Assalamualaikum Sobat Kompasiana, pada edisi literasi jejak tokoh kita akan berkenalan dengan salah seorang pelopor kemerdeakaan Indonesia dan juga seorang Pahlawan Nasional yakni Haji Agus Salim. Penasaran dengan sosoknya? Mari simak ulasan berikut ini.
Latar BelakangÂ
      Haji Agus Salim dilahirkan di Kota Gadang, Bukit tinggi, Sumatra Barat pada tanggal 8 Oktober 1884. Ia dikenal sebagai pejuang,jurnalis, penulis, orator, mantan Menteri Luar Negeri, dan juga diplomat ini telah banyak mendedikasikan hidupnya untuk perjuangan dan pergerakan dalam memerdekakan bangsa Indonesia. Sosok bersahaja  ini lahir dari pasangan yang ayahnya adalah seorang Jaksa Kepala di Pengadilan Tinggi Riau. Pendidikan dasar yang ditempuhnya adalah di Europeesche Lagere School (ELS), sekolah khusus bagi anak-anak Eropa, kemudian dilanjurkan ke Hoogere Burgerschool (HBS) di Batavia. Ketika lulus, ia berhasil menjadi alumnus terbaik di HBS se-Hindia Belanda.
      Salim sempat bekerja sebagai penerjemah pasca menyelesaikan pendidkannya, selain itu dia juga bekerja sebagai asisten notaris pada sebuah kongsi pertambangan di Indragiri. Pada tahun 1906, salim berangkat ke Jeddah, Arab Saudi untuk bekerja di Duta Besar Belanda di sana. Pada periode inilah salim berguru dan banyak belajar dari pamannya yakni Syeh Ahmad Khatib.
      Salim memutuskan untuk terjun dalam ranah jurnalistik pada 1915 di Harian Neraca sebagai Wakil Redaktur. Setelah itu ia diangkat sebagai Dewan Redaksi. Kemudian ia menikah dengan seorang wanita yang bernama Zaenatun Nahar dan dikaruniai 8 orang anak. Kegiatannya dalam bidang jurnalistk terus berlangsung hingga ia menjadi pemimpin Harian Hindia Baroe di Jakarta. Dalam karirnya sebagai seorang jurnalis, ia pernah mendirikan Surat Kabar Fajar Asia, menjabat sebagai Redaktur HArian Mustika di Jogja, mendirikan kantor AIPO serta pada saat bersamaan ia juga terjun ke dunia politik sebagai pemimpin Sarekat Islam.
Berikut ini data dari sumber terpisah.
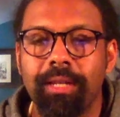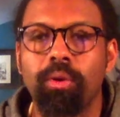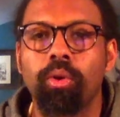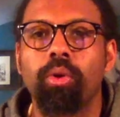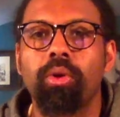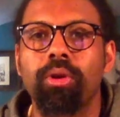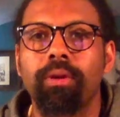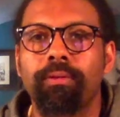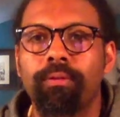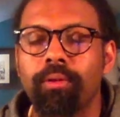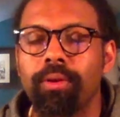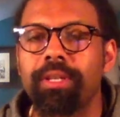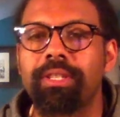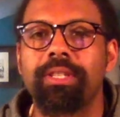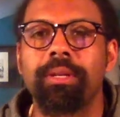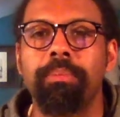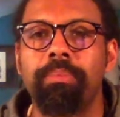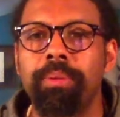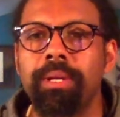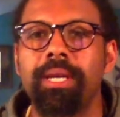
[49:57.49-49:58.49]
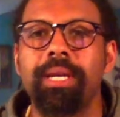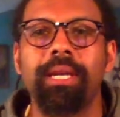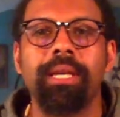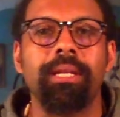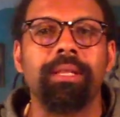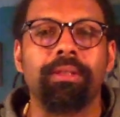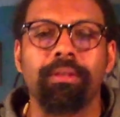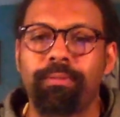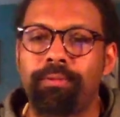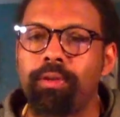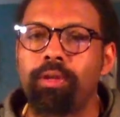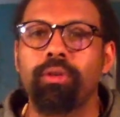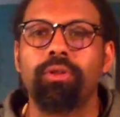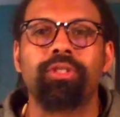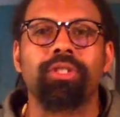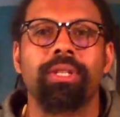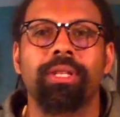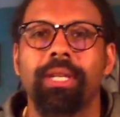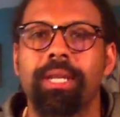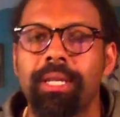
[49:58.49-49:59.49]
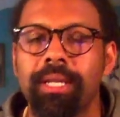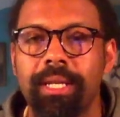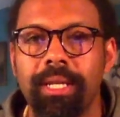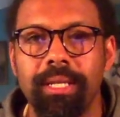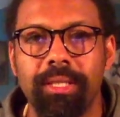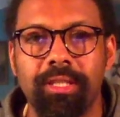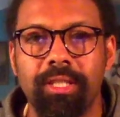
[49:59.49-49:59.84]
order for it to be the fusion that it needs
Dedikasi Sang Pejuang Demokrasi
      Kecemerlangan beliau dalam karirnya sebagai seorang politisi, jurnalis, penulis, sampai diplomat tak perlu diragukan lagi. Ia dikenal fasih dan menguasai 7 macam bahasa asing yakni Inggris, Jerman, Prancis, Belanda, Turki, Jepang, dan Arab. Karena kefasihannya ini ia seakan telah ditakdirkan untuk menciptakan harmonisasi dan menginisiasi hubungan atau kerjasama Indonesia dengan Negara lain termasuk sebagai usaha dan upaya mempersiapkan kemerdekaan Indonesia. Perjuangan beliau bagi Indonesia sebagai salah seorang tokoh pergerakan nasional membuatnya mudah untuk berbaur di lingkungan tempat ia tinggal.
      Sempat mendirikan Jong Islamieten Bond pada tahun 1925, Agus salim terus menyuarakan pentingnya berjuang dan memperjuangkan demokrasi bagi bangsa Indonesia. Walaupun dikenal mahir berbahasa asing, Agus Salim tetap menunjukkan jiwa nasionalis, dan dedikasinya untuk Indonesia. Hal ini terwujud dalam Sidang Dewan Rakyat (Volksraad) di mana Agus Salim menyampaikan pidatonya di depan Pemerintahan Belanda menggunakan Bahasa Indonesia. Selain itu, ia berhasil menjadi diplomat ulung yang berjasa dalam mempersiapkan kemerdekaan Indonesia yakni dengan ditunjuknya ia menjadi anggota Panitia Sembilan yang berperan besar dalam perumusan Pembukaan Undang-Undang Dasar (UUD) 1945, yang awalnya bernama Piagam Jakarta.